Quantity A is \(\frac{(x^2(y+z)+y^2(x+z)+z^2(x+y))}{(xyz)}\)

or \(x(\frac{1}{y}+\frac{1}{z})+y(\frac{1}{x}+\frac{1}{z})+z(\frac{1}{x}+\frac{1}{y})\)

or \(\frac{x}{y}+\frac{x}{z}+\frac{y}{x}+\frac{y}{z}+\frac{z}{y}+\frac{z}{x}\)

rearrange

\(\frac{x}{y}+\frac{y}{x}+\frac{x}{z}+\frac{z}{x}+\frac{z}{y}+\frac{y}{z}\).

now Let \(\frac{x}{y}\) = n. Then the first two terms become \(n + \frac{1}{n}\). The minimum value of \(n + \frac{1}{n}\) is 2 when n =1. Or and n can be one if x=y.

Hence a case x=y=z= 5( or any other real positive number) is not possible.
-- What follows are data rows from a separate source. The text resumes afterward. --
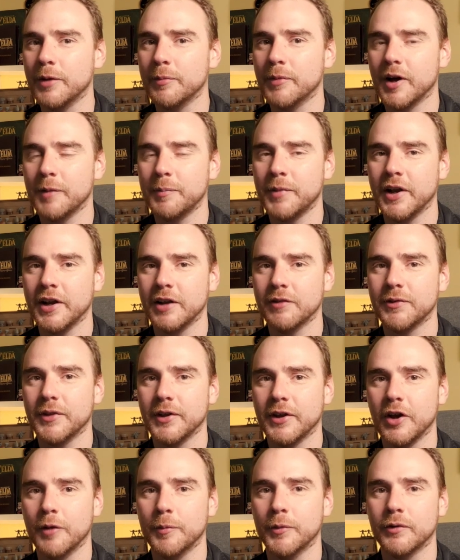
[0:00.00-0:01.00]
in my opinion, for the
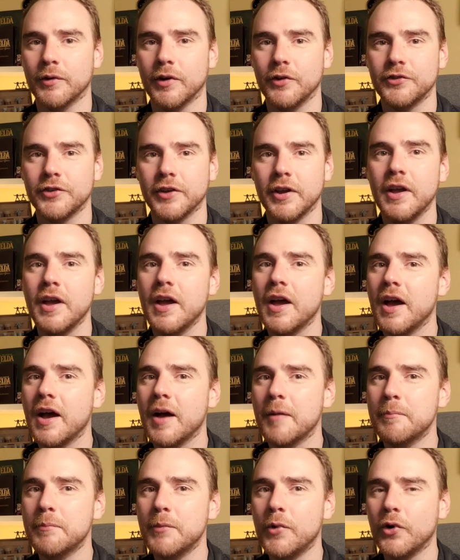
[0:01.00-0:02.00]
human roster.
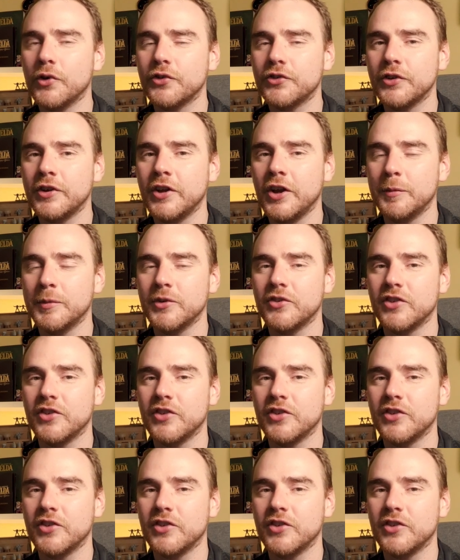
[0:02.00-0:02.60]
Most human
Hence Quantity A is always greater

for x=1 y=1 z=2

\(\frac{1}{1}+\frac{1}{1}+\frac{1}{2}+\frac{2}{1}+\frac{2}{1}+\frac{1}{2}\)

\(1+1+0.5+2+2+0.5\) =\(7\). Now Quantity A is 7.

Hence A is the correct option.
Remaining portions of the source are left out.